Valerie Peay, Director of the International Observatory of Human Rights and past Hong Kong resident voiced her outrage at the move, saying:

“At what point of this travesty will the UK Government hold China accountable for not only dismantling all protections put in place to protect the rights of the Hong Kong people but corrupting all sense of the rule of law? Almost all of the people arrested today were born in Hong Kong pre 1997 under British freedoms. Do their lives count for so little that we will not lift a finger to protect them now less than 24 years later?”

The NSL has a wide scope for what is considered subversion. Including anyone:

“seriously interfering in, disrupting, or undermining the performance of duties and functions in accordance with the law by the body of central power of the People’s Republic of China or the body of power of the Hong Kong Special Administrative Region”

In practice, this means that acts considered commonplace in western democracies – such as standing in elections – can now be punished in the once semi-autonomous city.

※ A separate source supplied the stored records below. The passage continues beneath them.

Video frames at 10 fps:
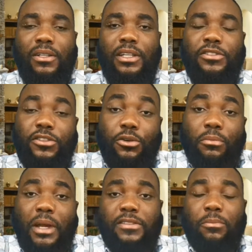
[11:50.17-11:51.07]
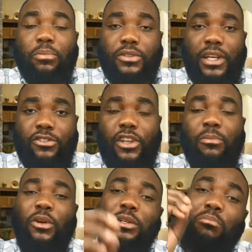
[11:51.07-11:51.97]
it still remains a
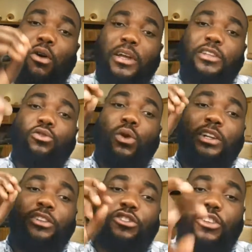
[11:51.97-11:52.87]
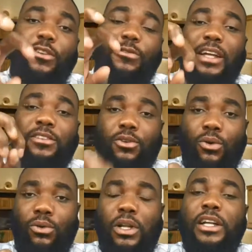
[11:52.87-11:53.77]
potential. But the moment you achieve that
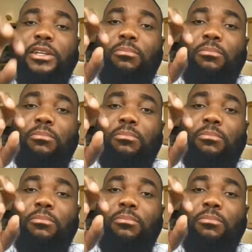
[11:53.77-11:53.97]
goal,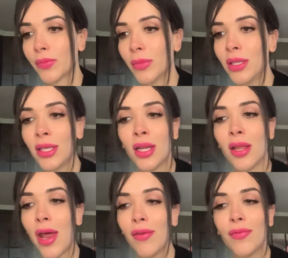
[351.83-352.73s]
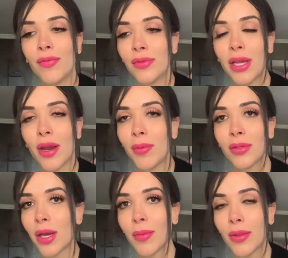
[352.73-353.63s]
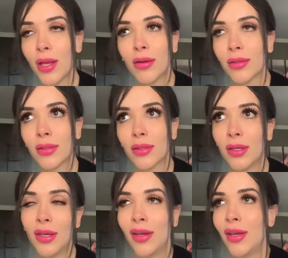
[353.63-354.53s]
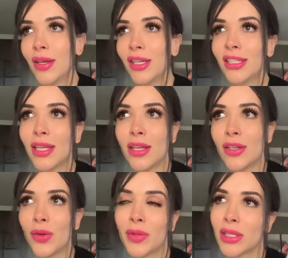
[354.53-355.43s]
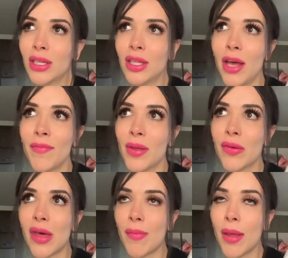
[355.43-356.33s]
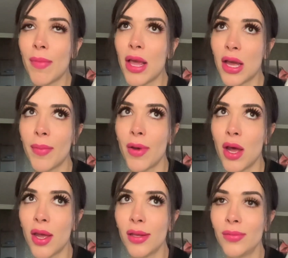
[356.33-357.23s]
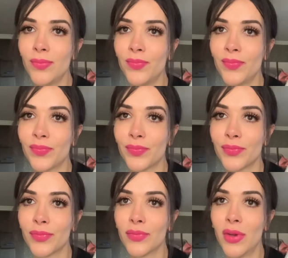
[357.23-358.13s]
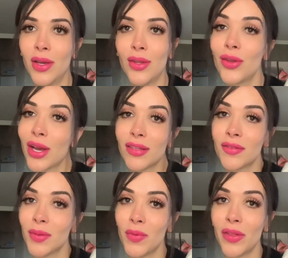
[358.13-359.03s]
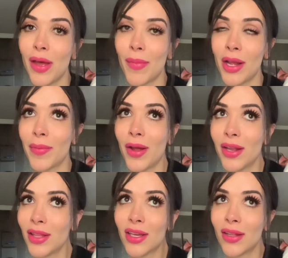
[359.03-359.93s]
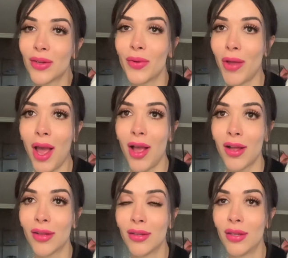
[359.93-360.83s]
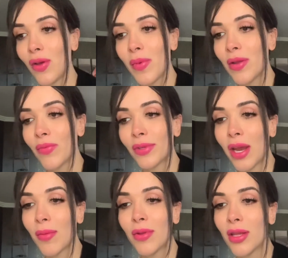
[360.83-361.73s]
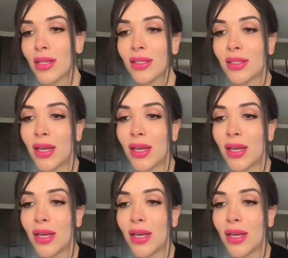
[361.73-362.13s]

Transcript: He said a lot of terrible, terrible things. He said that no one's going to love me without my makeup on. You guys have seen me without makeup on. I think I look okay. So many terrible things. He said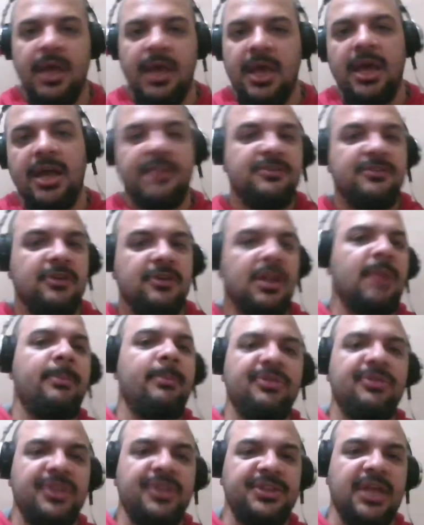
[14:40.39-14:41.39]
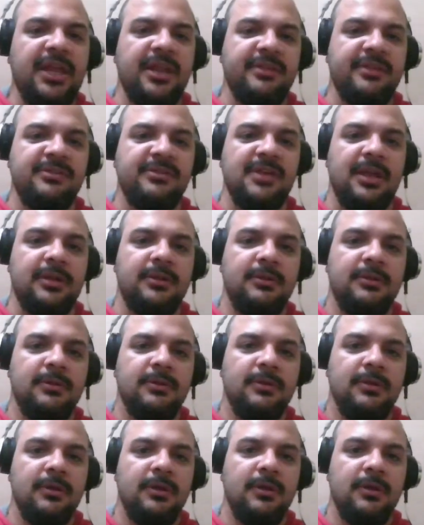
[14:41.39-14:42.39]
It's all about the data set,
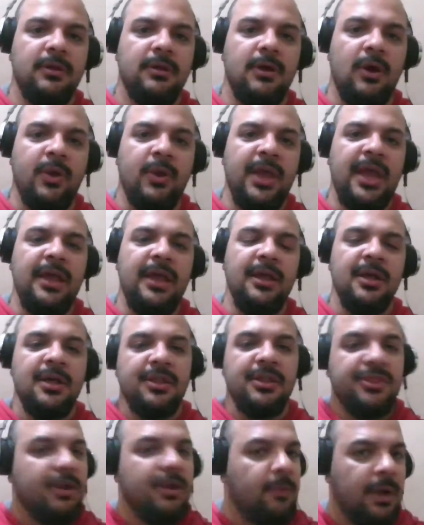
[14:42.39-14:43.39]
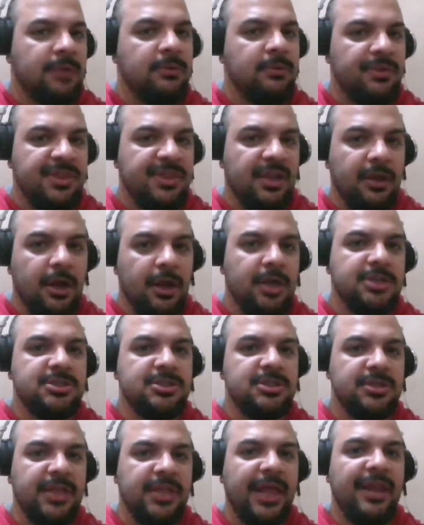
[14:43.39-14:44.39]
okay? The one with the larger
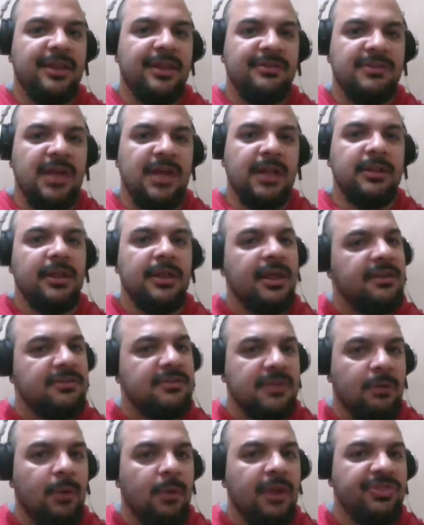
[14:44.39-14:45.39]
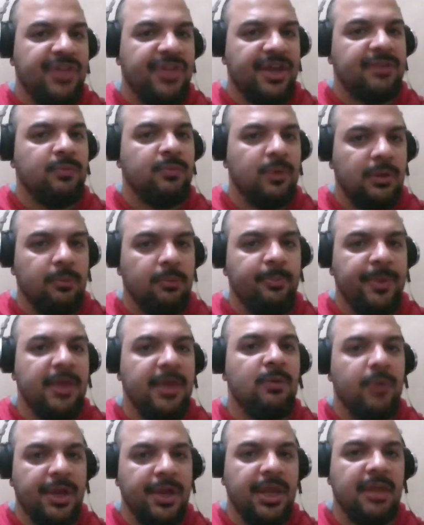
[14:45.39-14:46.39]
data set is the one that will be
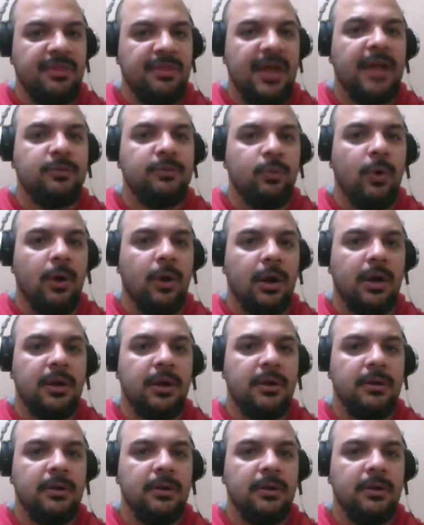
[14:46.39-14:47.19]
winning that war.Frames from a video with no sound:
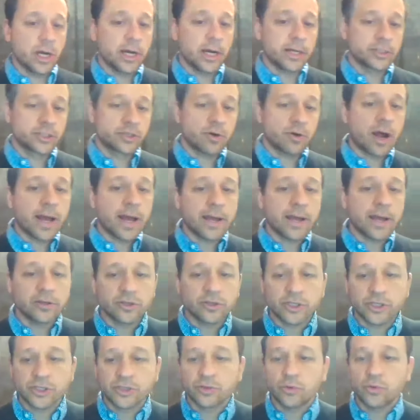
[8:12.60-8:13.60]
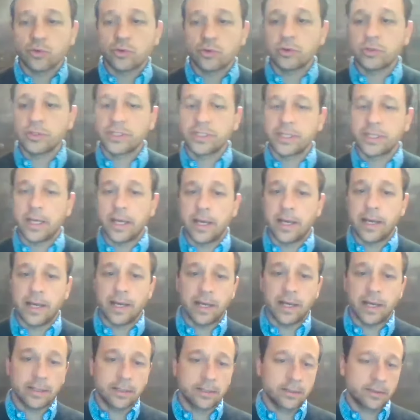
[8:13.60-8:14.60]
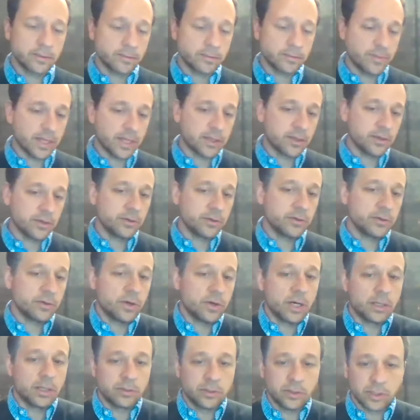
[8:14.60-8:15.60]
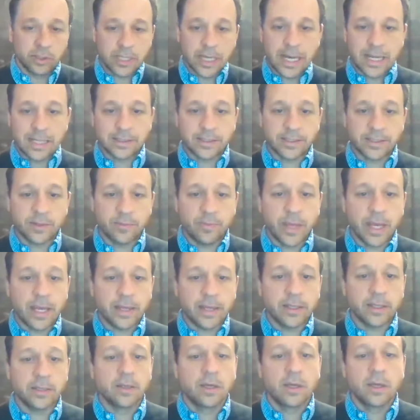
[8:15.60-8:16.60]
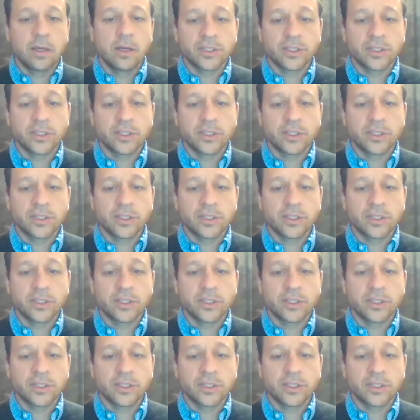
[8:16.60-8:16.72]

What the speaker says: dry out your stools, make you a little constipated.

Amnesty International’s Asia-Pacific Regional Director Yamini Mishra said:

“Charging dozens of pro-democracy lawmakers and activists with ‘subversion’, just because they held their own informal primary contest, is a blatant attack on their rights to peaceful expression and association. People have a legitimate right to take part in public affairs. Political opposition should not be silenced just because the authorities don’t like it.

This is not the first crackdown under the NSL – although it is the most extensive single operation. In December 2020, the owner of Hong Kong tabloid Apple Daily, Jimmy Lai was charged with violating the law and Tony Chung, a teenage activist, was found guilty under the law for defiling a Chinese flag.

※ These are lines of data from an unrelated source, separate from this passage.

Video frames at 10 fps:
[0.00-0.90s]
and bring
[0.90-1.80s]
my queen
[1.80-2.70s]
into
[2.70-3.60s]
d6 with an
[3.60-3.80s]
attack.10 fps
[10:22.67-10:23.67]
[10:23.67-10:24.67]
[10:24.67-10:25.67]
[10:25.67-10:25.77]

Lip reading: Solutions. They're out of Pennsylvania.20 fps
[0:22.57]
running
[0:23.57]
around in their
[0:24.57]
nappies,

On news of the law passing, Hong Kong activist and former politician Nathan Law fled Hong Kong and applied for asylum in the UK. In an interview with the Guardian, Law said:

“For a long time too many laboured under the fantasy that China would be a strategic partner with the west, perhaps even one part of the democratic world…The process of awakening from this illusion takes time. In the US, adopting an assertive approach to China and positioning it as one of the country’s greatest enemies is a bipartisan consensus now. This is not the case in the UK and EU; that consensus needs to be built.”

China, the architect of this law, has been widely condemned by the international community for its encroachment on Hong Kong’s freedoms. In June 2020 Julian Braithwaite, the UK’s Ambassador to the WTO and UN in Geneva, delivered a statement on behalf of 27 countries to the UN Human Rights Council, which said:

“Making such a law without the direct participation of Hong Kong’s people, legislature or judiciary of Hong Kong undermines ‘One Country, Two Systems’.

We urge the Chinese and Hong Kong Governments to reconsider the imposition of this legislation and to engage Hong Kong’s people, institutions and judiciary to prevent further erosion of the rights and freedoms that the people of Hong Kong have enjoyed for many years.”

On 13 October 2020, China won election to the UN Human Rights Council. Following their election, the International Observatory of Human Rights began to monitor and document specific human rights abuses committed by the Chinese regime.

Between China’s election in October and taking its seat on the Human Rights Council on 1 January 2021, IOHR tracked over 100 human rights abuses, not including the ongoing daily abuse of the Uyghur Muslims. Within this, 17 abuses directly related to China’s actions in Hong Kong, including: The arbitrary detention of Hong Kong residents, establishment of a ‘snitching hotline’ incentivising residents to report violations of the NSL, requiring lawmakers to pass a ‘patriotism’ test, and the detention of three opposition lawmakers.

A slither of hope for those detained today might manifest in Hong Kong’s courtrooms. So far, Hong Kong’s courts have dismissed many of the charges brought against protesters under former laws and Hong Kong’s, albeit outgoing, chief justice has reaffirmed the courts commitment to the rule of law.

Worryingly, the NSL provides for the possibility of trials on the Chinese mainland and China’s Hong Kong and Macau Affairs Office has also lobbied for the need for “”judicial reform” in Hong Kong itself.